Problem description -> Pictures aside, write out every record exactly as it appears.

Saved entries
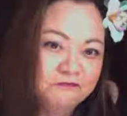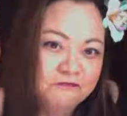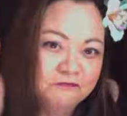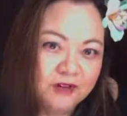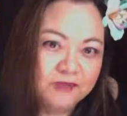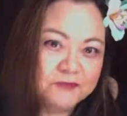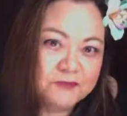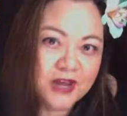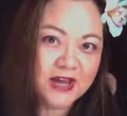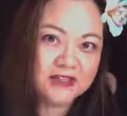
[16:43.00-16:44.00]
from
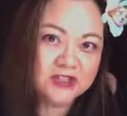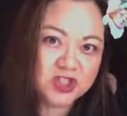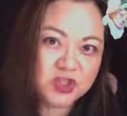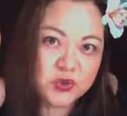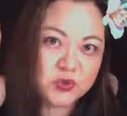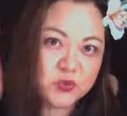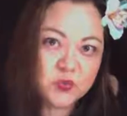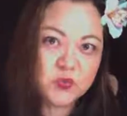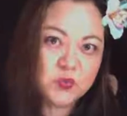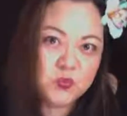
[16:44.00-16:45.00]
Japan soon.
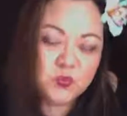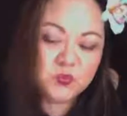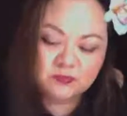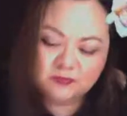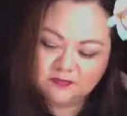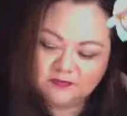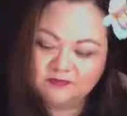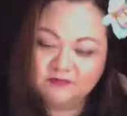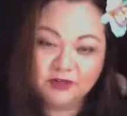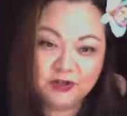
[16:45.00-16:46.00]

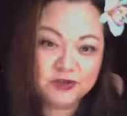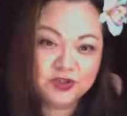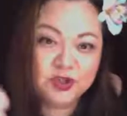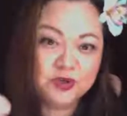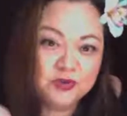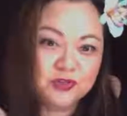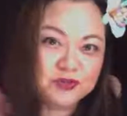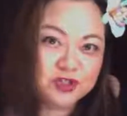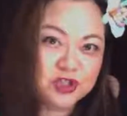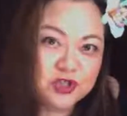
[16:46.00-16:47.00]
Real soon.
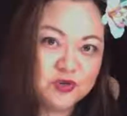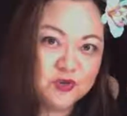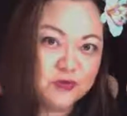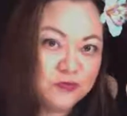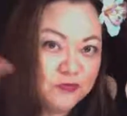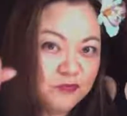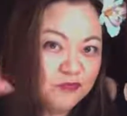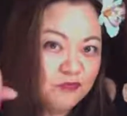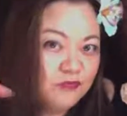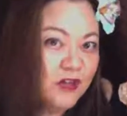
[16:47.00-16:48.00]
There's 2
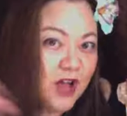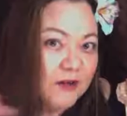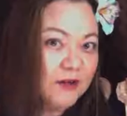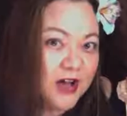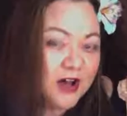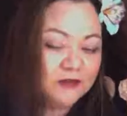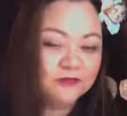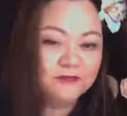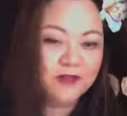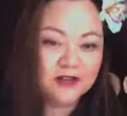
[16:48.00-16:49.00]
coming out
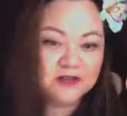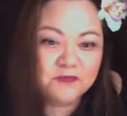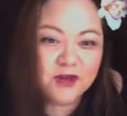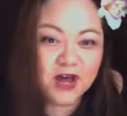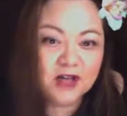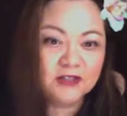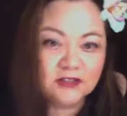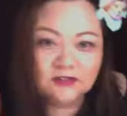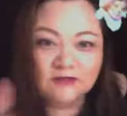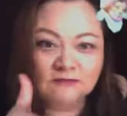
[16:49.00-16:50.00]
back to back.
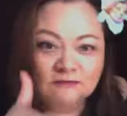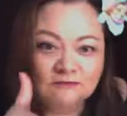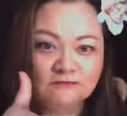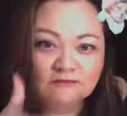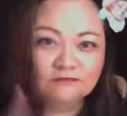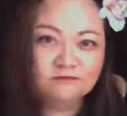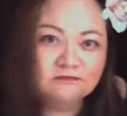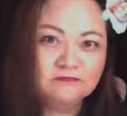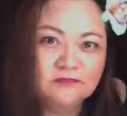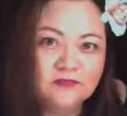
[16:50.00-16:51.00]

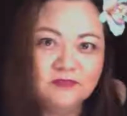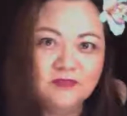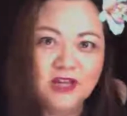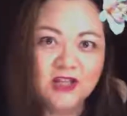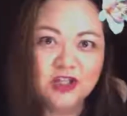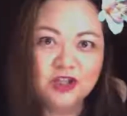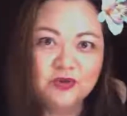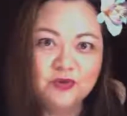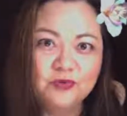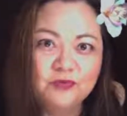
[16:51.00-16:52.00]
Thank
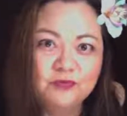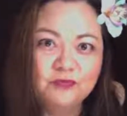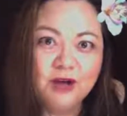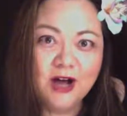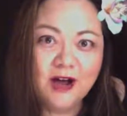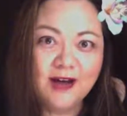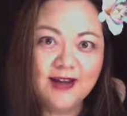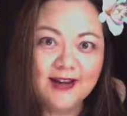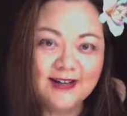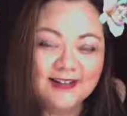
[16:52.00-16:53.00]
you. Bye.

Your solution ->
[16:43.00-16:44.00]
from
[16:44.00-16:45.00]
Japan soon.
[16:45.00-16:46.00]

[16:46.00-16:47.00]
Real soon.
[16:47.00-16:48.00]
There's 2
[16:48.00-16:49.00]
coming out
[16:49.00-16:50.00]
back to back.
[16:50.00-16:51.00]

[16:51.00-16:52.00]
Thank
[16:52.00-16:53.00]
you. Bye.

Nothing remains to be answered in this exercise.